::: Input data :::

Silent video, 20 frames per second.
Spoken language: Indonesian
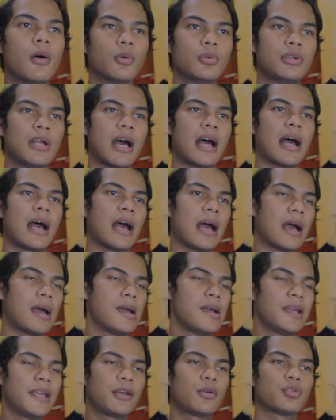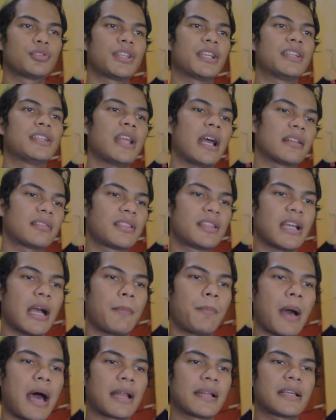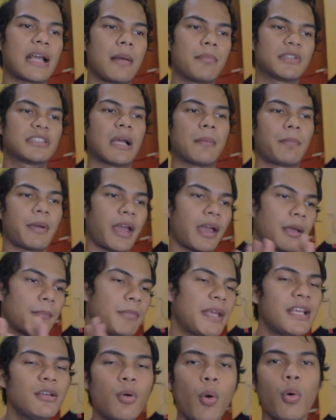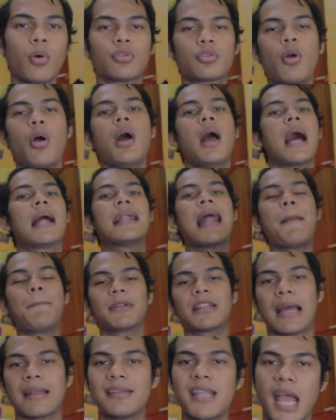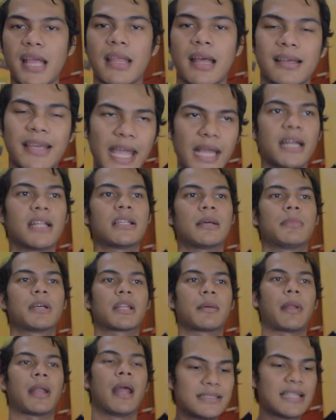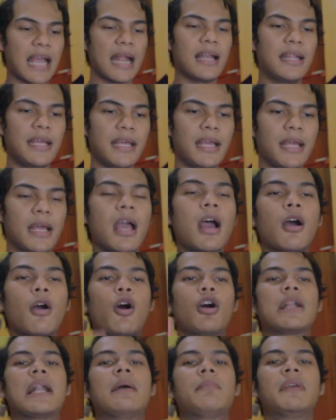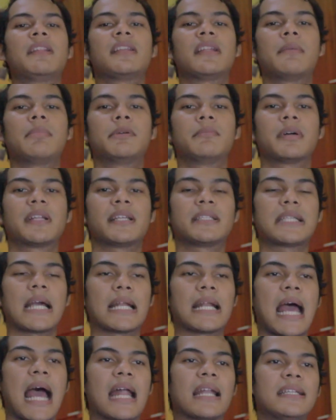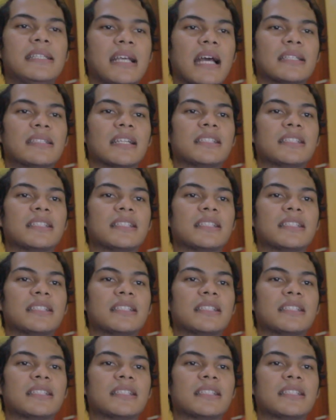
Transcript: udah ikutin yang tiap hari kami sampai Minggu kok nggak dapet hadiahnya. Gini teman-teman. Jadi Konami tidak memberikan hadiah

:::

### The task
Send back the listing exactly as it stands. Do not include the pictures.

### Answer to this exercise
Silent video, 20 frames per second.
Spoken language: Indonesian
Transcript: udah ikutin yang tiap hari kami sampai Minggu kok nggak dapet hadiahnya. Gini teman-teman. Jadi Konami tidak memberikan hadiah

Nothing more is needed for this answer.